От неожиданного испуга сердце чуть не выпрыгнуло из груди. Пульс стучал в ушах так громко, будто кто-то кувалдой ударял по барабанной перепонке. Сквозь этот шум слышалось оханье немногочисленных покупателей. Тут же подбежала девушка – консультант, принося извинения.

– Вы можете не оплачивать покупку, все, что вы выберете – будет за счет магазина! А еще подарим вам золотую скидочную карту на последующие приобретения! – взволнованно тараторила она. – Как вы себя чувствуете? Я сейчас принесу перекись!

Быстро выпалив эти бессвязные, не имевшие для меня ни малейшего значения фразы, она скрылась из поля зрения. Перекись? Какая еще, к черту, перекись?! Спустя мгновение девушка вернулась с прозрачным пузырьком в руках.

– Давайте я обработаю! У меня и пластырь есть! – возбужденно произнесла она, демонстрируя полоску пластыря, видимо в подтверждение своих слов.

Я решительно не понимала, чего она от меня хочет, и смотрела на нее, как на марсианина, чей язык не воспринимается моим ухом.

Наконец она взяла меня за руку, и я увидела рану на внешней стороне ладони, из которой стекала струйка крови, капая на пол с кончиков пальцев. От этого зрелища потемнело в глазах.

Услужливая работница заботливо обрабатывала порез, приговаривая, что все в порядке и рана неглубокая, я же старалась, насколько было возможно, отвлечься от увиденного.

– Что это? – спросила я, кивая в сторону разбившейся рамы. Карта за стеклом была странной – вместо наименований стран и городов на ней были подписаны чьи-то имена и фамилии.

– О, это «карта мастеров», как мы ее называем. Такие здесь в каждом отделе висят. На ней отмечены авторы, прославившиеся в том виде творчества, которому посвящена секция.

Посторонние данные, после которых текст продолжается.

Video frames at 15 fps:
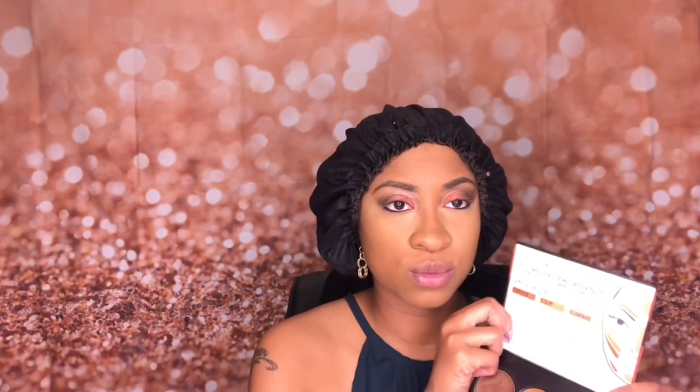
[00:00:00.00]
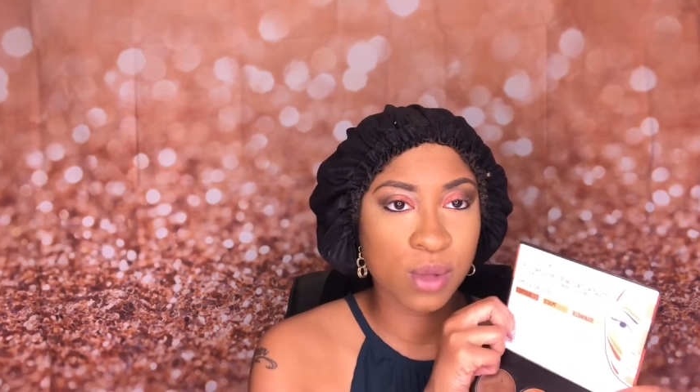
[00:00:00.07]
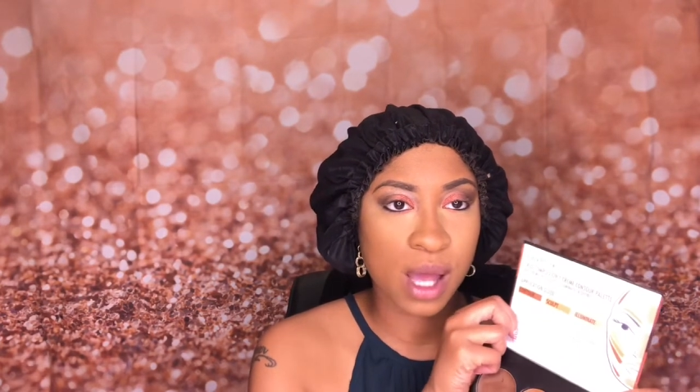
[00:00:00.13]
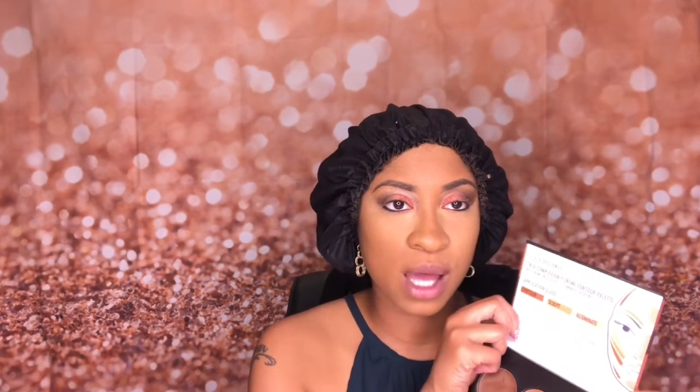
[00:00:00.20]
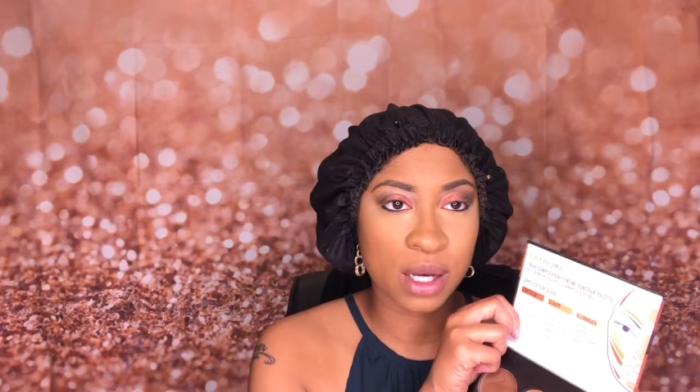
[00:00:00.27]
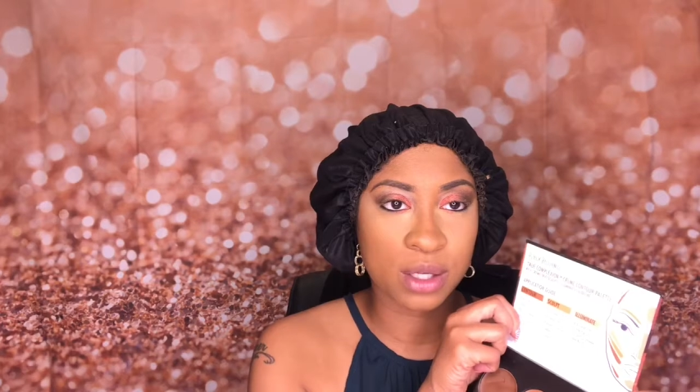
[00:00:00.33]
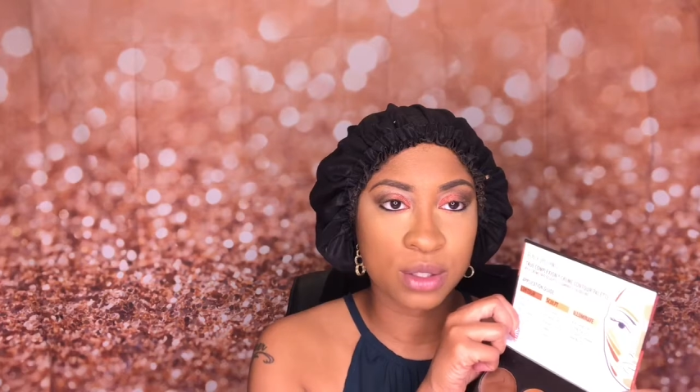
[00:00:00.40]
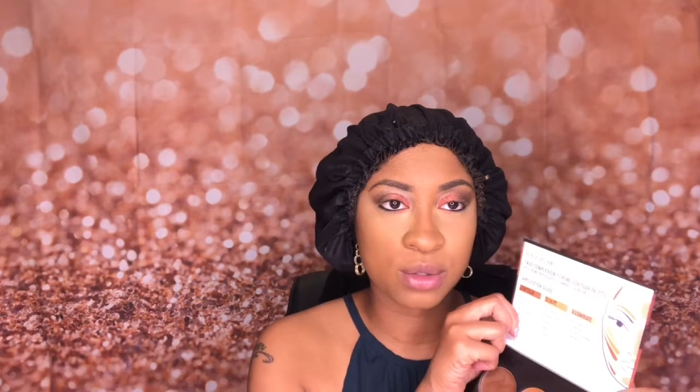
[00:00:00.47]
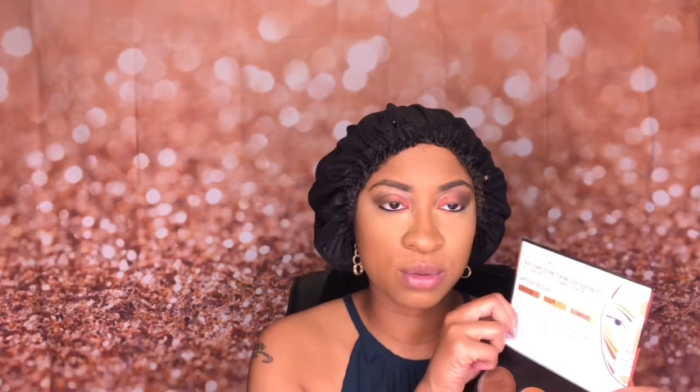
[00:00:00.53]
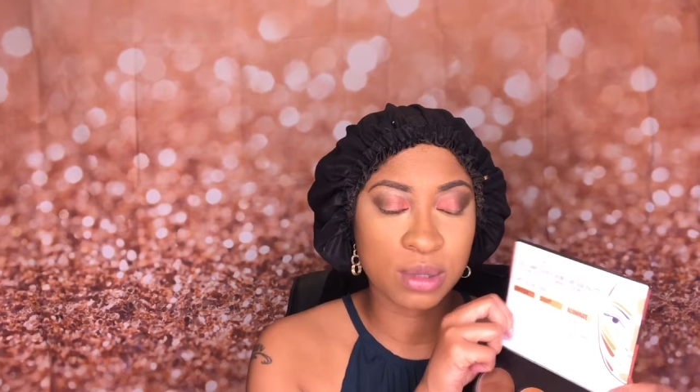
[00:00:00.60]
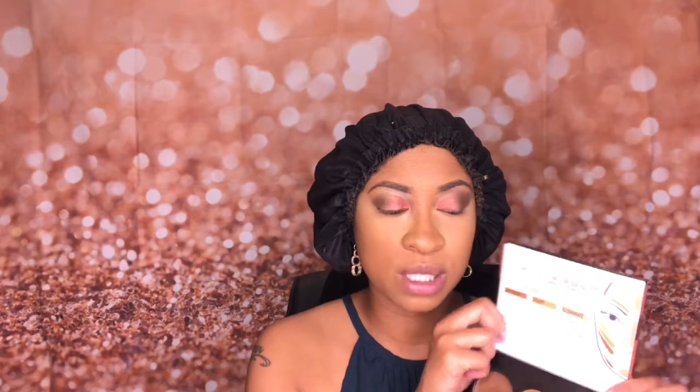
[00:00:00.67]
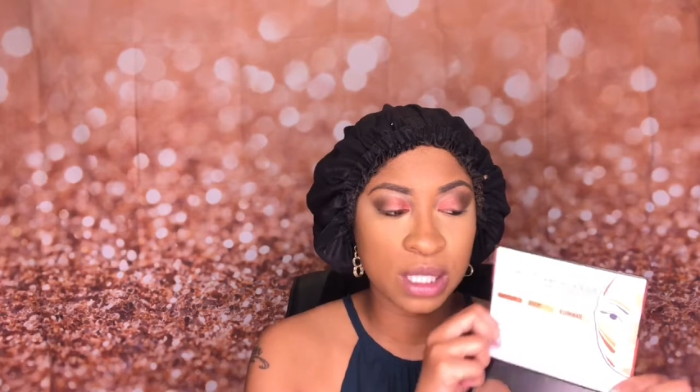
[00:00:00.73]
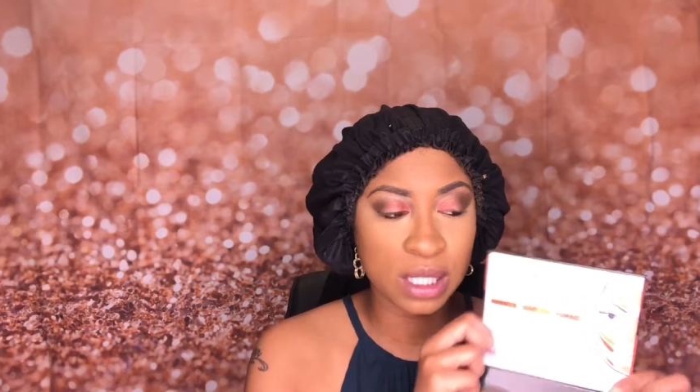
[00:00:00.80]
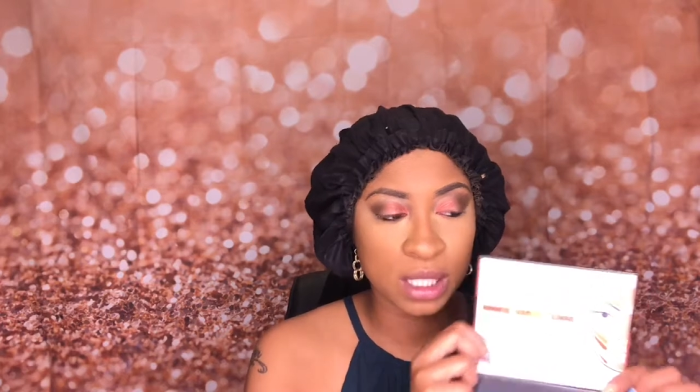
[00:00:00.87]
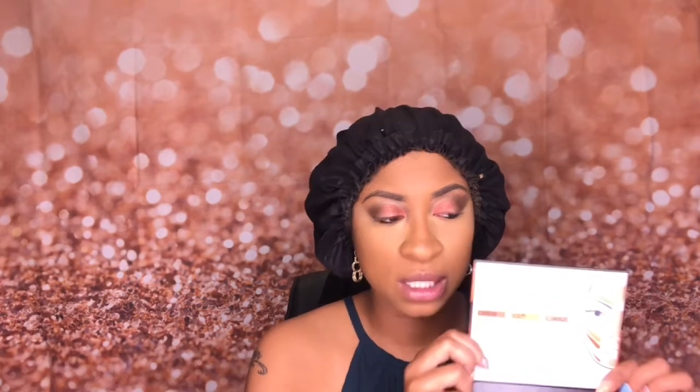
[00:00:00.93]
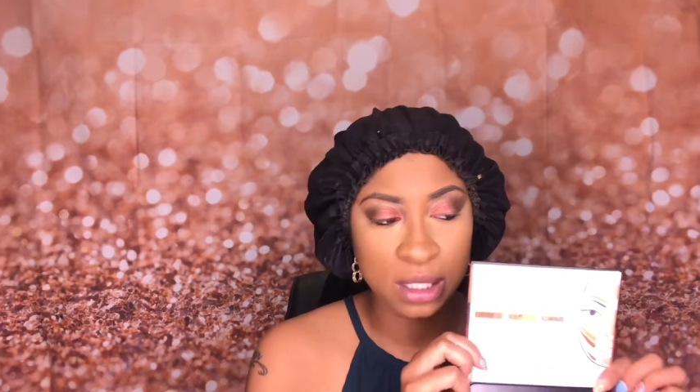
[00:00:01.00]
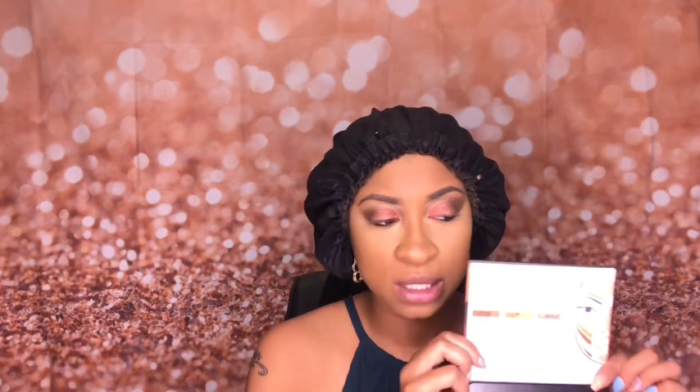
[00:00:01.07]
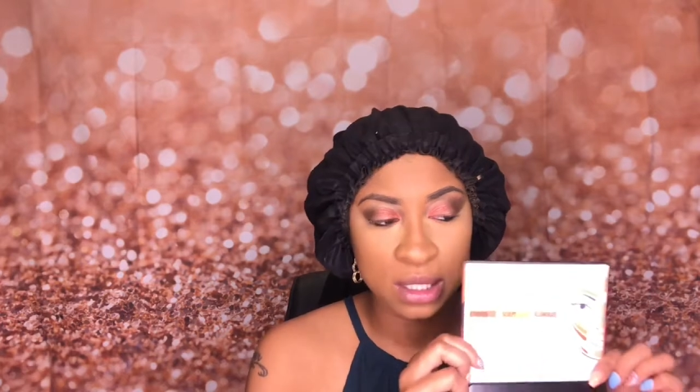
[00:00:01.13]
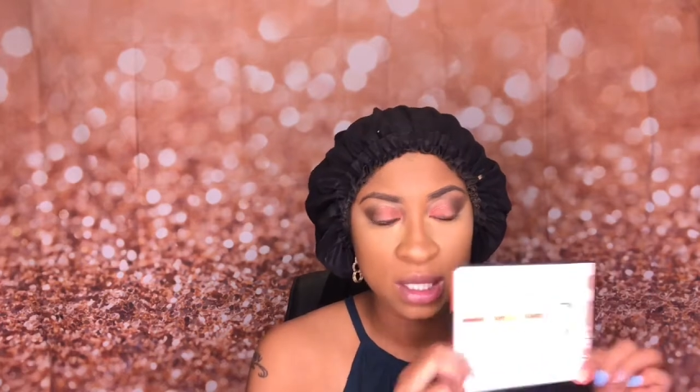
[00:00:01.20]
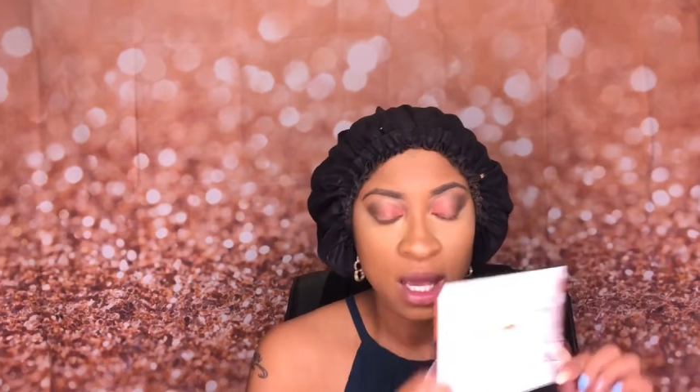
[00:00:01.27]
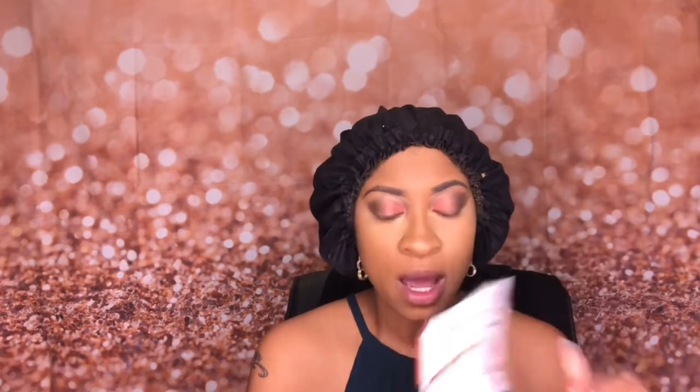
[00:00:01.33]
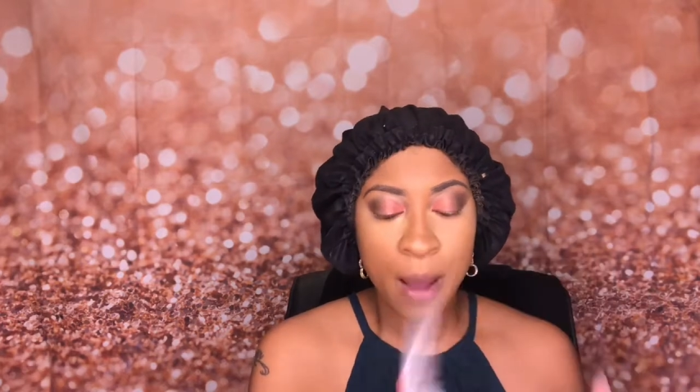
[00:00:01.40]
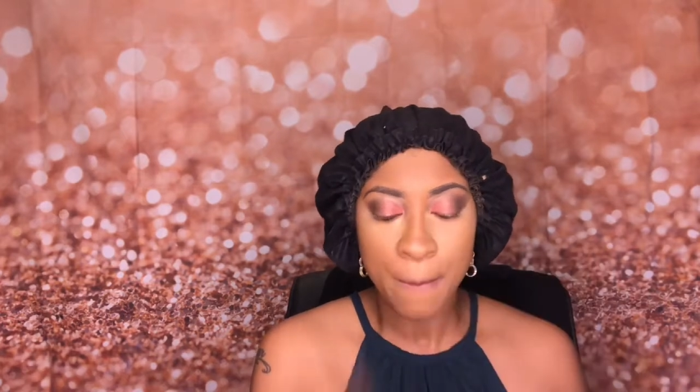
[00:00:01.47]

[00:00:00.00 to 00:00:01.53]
how to do things.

– Значит здесь представлены скульпторы?

– Верно! – радостно ответила она. – Бернини, Донателло, Микеланджело – самые известные широкой публике мастера подписаны на итальянском «сапожке». Но не только эта страна славится гениями, в мире много талантов, творивших в разные времена. Вот, основные деятели здесь и представлены.

– Ясно, – коротко ответила я. У меня не было желания слушать лекцию о величайших скульпторах мира. – А что произошло?

– А что произошло? – эхом переспросила девушка.

– Со стеклом…

– Я не знаю, правда, – испуганно ответила она, опустив глаза в пол. – Здесь рядом не было других покупателей, только вы… Сейчас охрана просматривает запись с камеры наблюдения.

Я разглядывала трещины, разделившие стекло на фигурки произвольной формы. Все линии сходились в одной точке, расположенной где-то в районе восточной Европы. Я приблизилась на пару шагов, инстинктивно желая прочесть, чье имя написано в эпицентре. На территории Польши было несколько наименований, но одно из них четко выделялось среди прочих – стекло откололось ровно в том месте, где было подписано имя.